Monday, 7 November 2011

What is Mathematics?

This blog post shares its title with one of the great books about mathematics, by Richard Courant and Herbert Robbins (while not in itself making any claims to greatness, naturally!). That book is the idea bridge between school mathematics and university mathematics, and should still be read by anyone who is considering studying the subject at university. While most school mathematics is a question of learning how to solve specific types of problems by rote, higher mathematics is not at all like that: that is both the point of Courant and Robbins' book, and the reason for this post.

The nature of mathematics has been an issue for philosophical discussion ever since the ancient Greeks, particularly where the question is about the relationship between mathematics and the real world. I'm not going to try to summarise, let alone add to, the huge body of literature on the subject. What I want to talk about is how to classify mathematics as a part of human learning. Today, it is usually classified as a "science", at least by educators: it is a science as far as GCSE and A-levels are concerned, though in higher education there is often a separate faculty which contains mathematics and IT.
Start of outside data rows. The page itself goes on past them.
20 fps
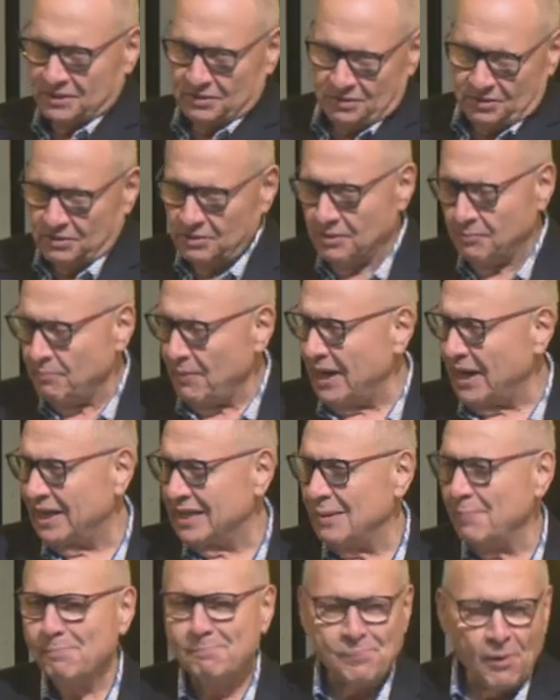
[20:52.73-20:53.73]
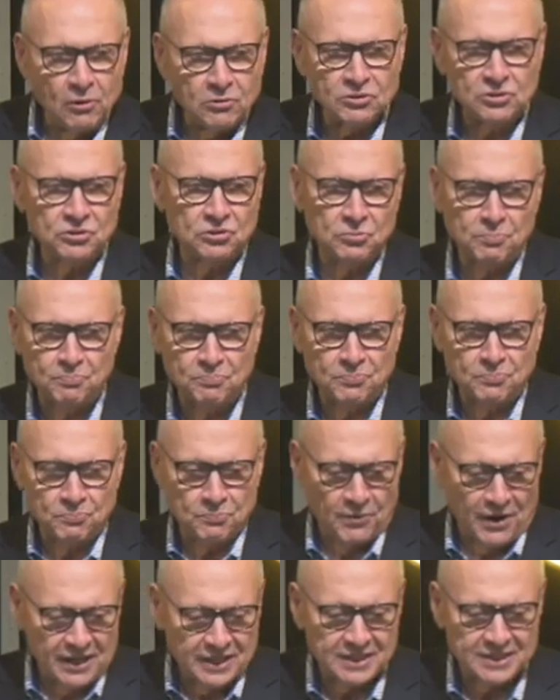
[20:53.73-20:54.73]
make it impotent, to
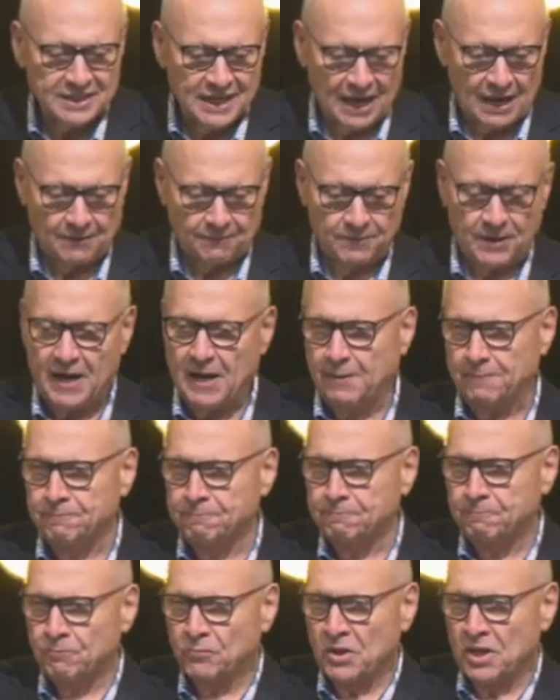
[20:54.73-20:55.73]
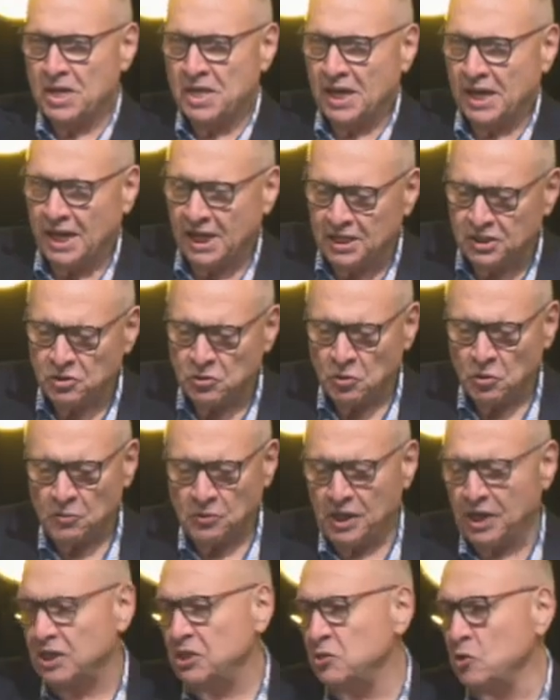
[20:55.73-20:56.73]
break it down. Now, in
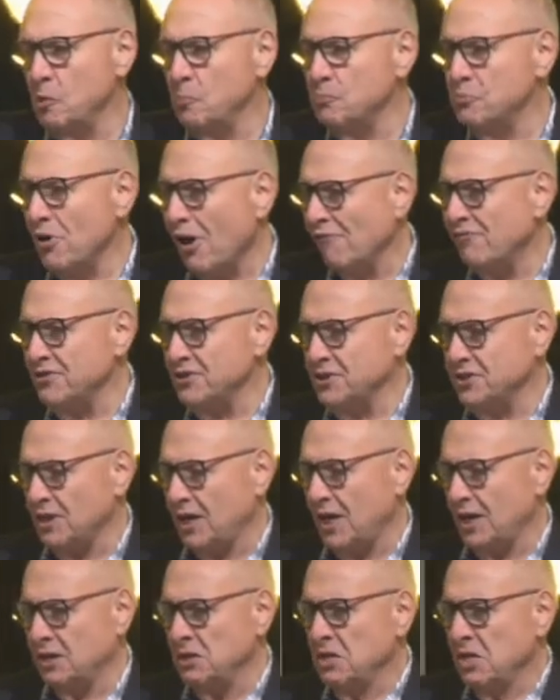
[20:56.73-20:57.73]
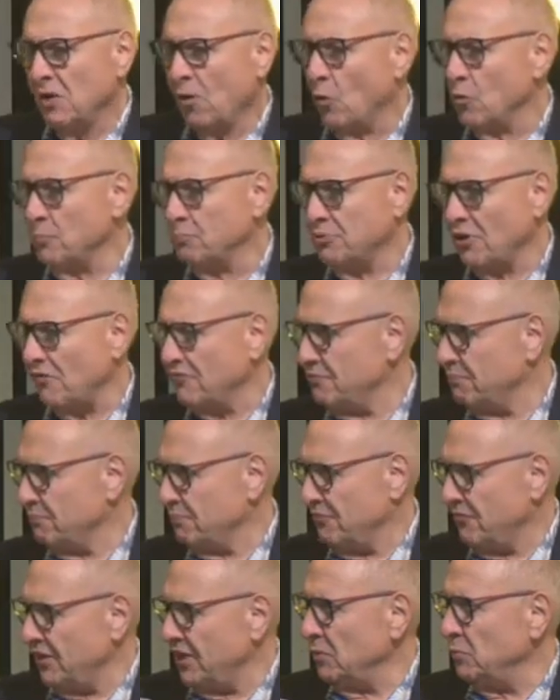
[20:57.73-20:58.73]
your prophesying or
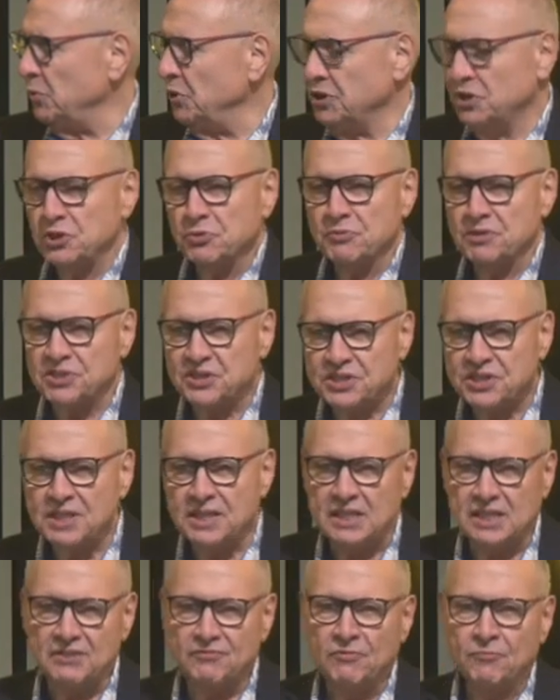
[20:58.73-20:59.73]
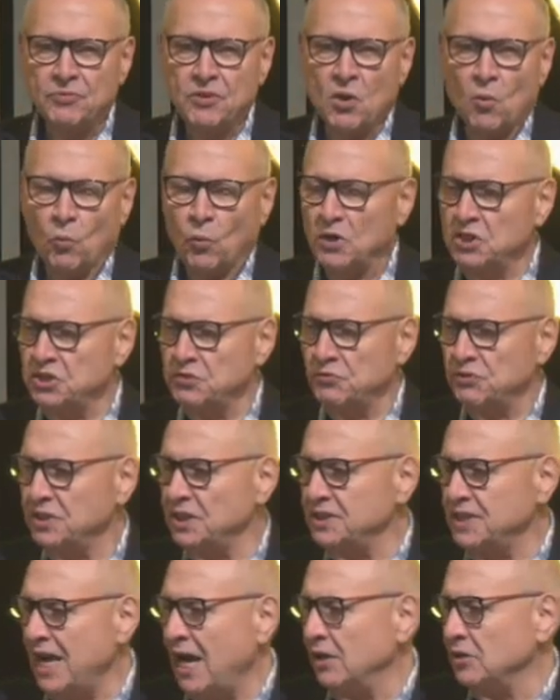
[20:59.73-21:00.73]
prophetic word you receive, once you've written it
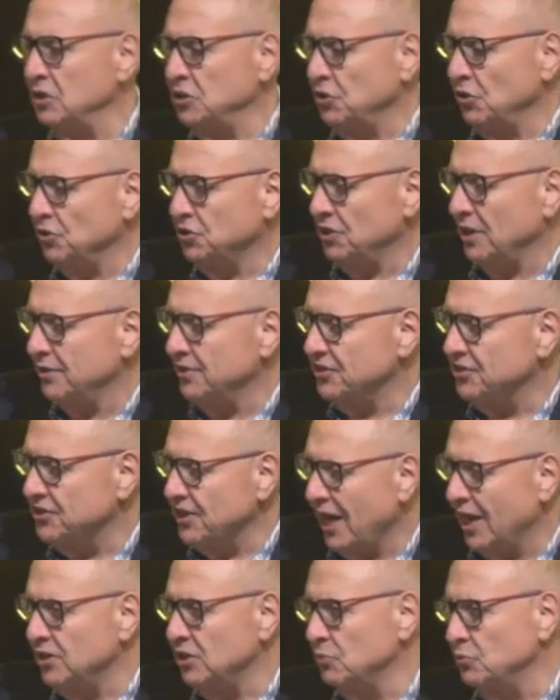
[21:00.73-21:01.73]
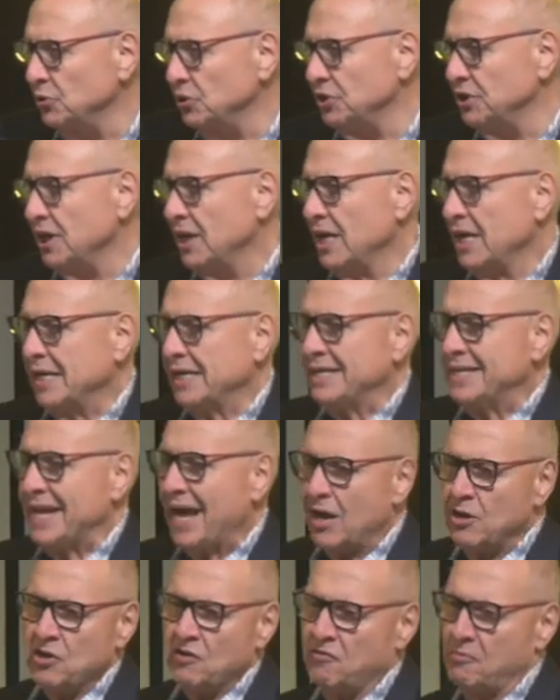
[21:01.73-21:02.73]
down, you start to understand the word. Now
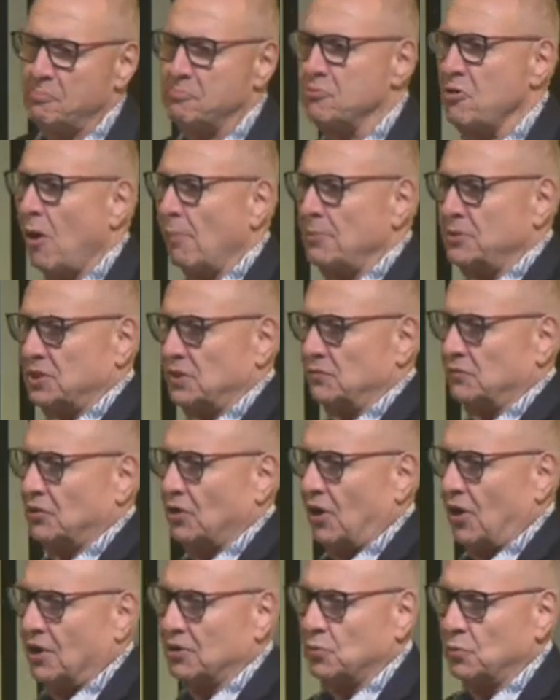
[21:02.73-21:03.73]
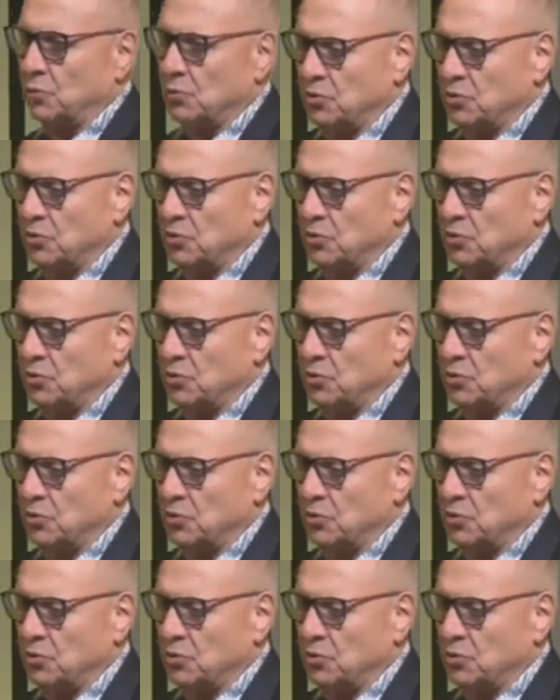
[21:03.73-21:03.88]
you have a promise of God, or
What is a science? - Inductive Reasoning

To say anything about whether mathematics is a science requires some idea of what a science is. The exact details of this are matters of debate, with interesting contributions from people like David Hume, Karl Popper, Thomas S. KuhnPaul Feyerabend, and Michael Polanyi (whose Personal Knowledge I was reading while working on a second draft of this post, and who inspired a number of revisions). All these authors well worth reading if interested in the subject. I think it would be fair to say that most of those who consider themselves scientists will believe in some version of the "scientific method": a cycle of theory, prediction (i.e. the design of an experiment with an idea of what should happen if the theory is correct), and experiment, leading to a revised theory if the existing one falls short which is the source of new predictions and so on.
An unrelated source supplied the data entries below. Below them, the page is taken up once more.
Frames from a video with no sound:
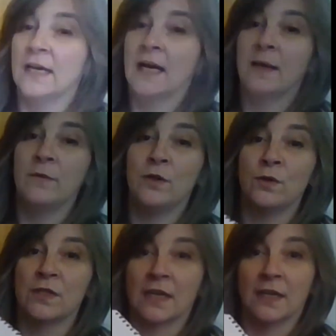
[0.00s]
I'm
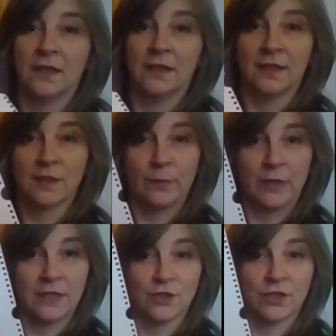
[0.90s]
using this
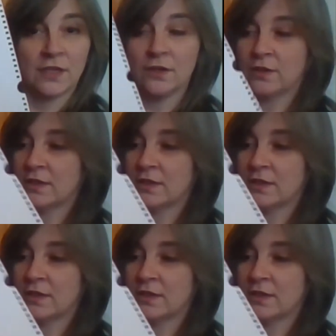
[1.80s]
page here. This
The point of this kind of scientific method is that is is supposed to support the use of inductive reasoning, which basically boils down to (OK, is oversimplified to) the idea that it is possible to use the past to predict the future. If something holds for some class of situations in the past, it at least suggests that it will hold similar future situations: every time I have dropped a ball from my hand, it has fallen towards the centre of the Earth; the next time I drop it, it should do the same. This is in fact a statistical argument. The problem with this is that it is not possible to prove that induction will work (as pointed out by Hume), even when the type of statements which it is used to support are restricted.

Mathematics and Deductive Reasoning

But nothing like this is involved in mathematics. There is no experimentation, no expectation that it is possible to prove existing results incorrect (or incomplete), and no inductive reasoning of the kind which is involved in scientific research. Instead, mathematics is the domain of deductive reasoning, and its results are sure and certain (with some possible exceptions, which I will come to later).
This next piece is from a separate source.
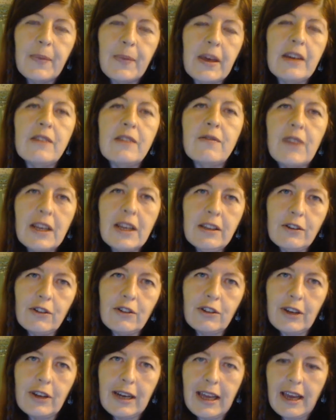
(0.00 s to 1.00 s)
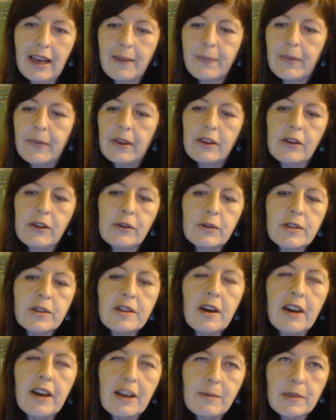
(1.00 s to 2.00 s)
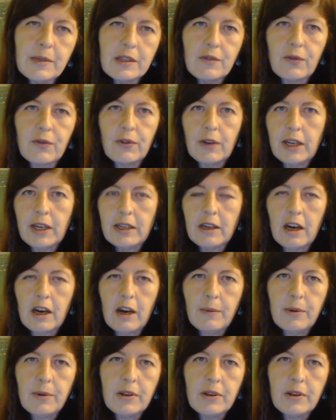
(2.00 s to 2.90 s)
and eventually your time is freed up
In mathematics, results are established using deductive reasoning. The idea is that this consists of a set of rules which can be applied to prove a conclusion from a collection of hypotheses, usually known as "axioms" in this context. Things are rather more complex than this makes it sound. The rules are pretty convincing (for example, one, known as modus ponens from medieval logic textbooks, says that if it's possible to prove one statement A and another statement which has the form "A implies B", then it's possible to prove B too).  But they really work best applied in a very formal way, using symbols which indicate the logical relationship between statements. And then establishing any useful theorem is extremely complex, time-consuming, and hard to follow. So in practice mathematicians tend to use relatively informal arguments to establish results, which could in theory be turned into formal demonstrations in symbolic logic - at least, hopefully they could. Such arguments often use well established proof methods, such as reductio ad absurdam (proof by contradiction - also a medieval term), where the opposite of the theorem's conclusion is assumed, and then this is shown to lead to a contradiction, implying that the result of the theorem must hold. In the end, a proof of a theorem is correct if it convinces the worldwide community of mathematicians, and there have been movements to make this notion different from the then-accepted norm, such as the intuitionists.

As well as the complexities of formalising the idea of proof, another nuance in the brief definition of deductive reasoning is the role of axioms. Basically, mathematicians are free to define any collection of axioms they want, and see if they lead to interesting results. Most mathematicians work with already well established collections of axioms. These often take the form of definitions for convenience - it is much easier to state a theorem "If A is an X, then..." rather than "If A satisfies the axioms X1,X2,X3,X4,...", by using the definition "A is an X if it satisfies the axioms X1,X2,X3,X4,...". The number of axioms is unlimited, and can even be infinite (in which case, there would be a rule used to define the axioms, along the lines of, "For any mathematical property P, if P is true for 0 and, whenever P is true for n it is also true for n+1, then P is true for all numbers" (this is an axiom from number theory known as the principle of induction).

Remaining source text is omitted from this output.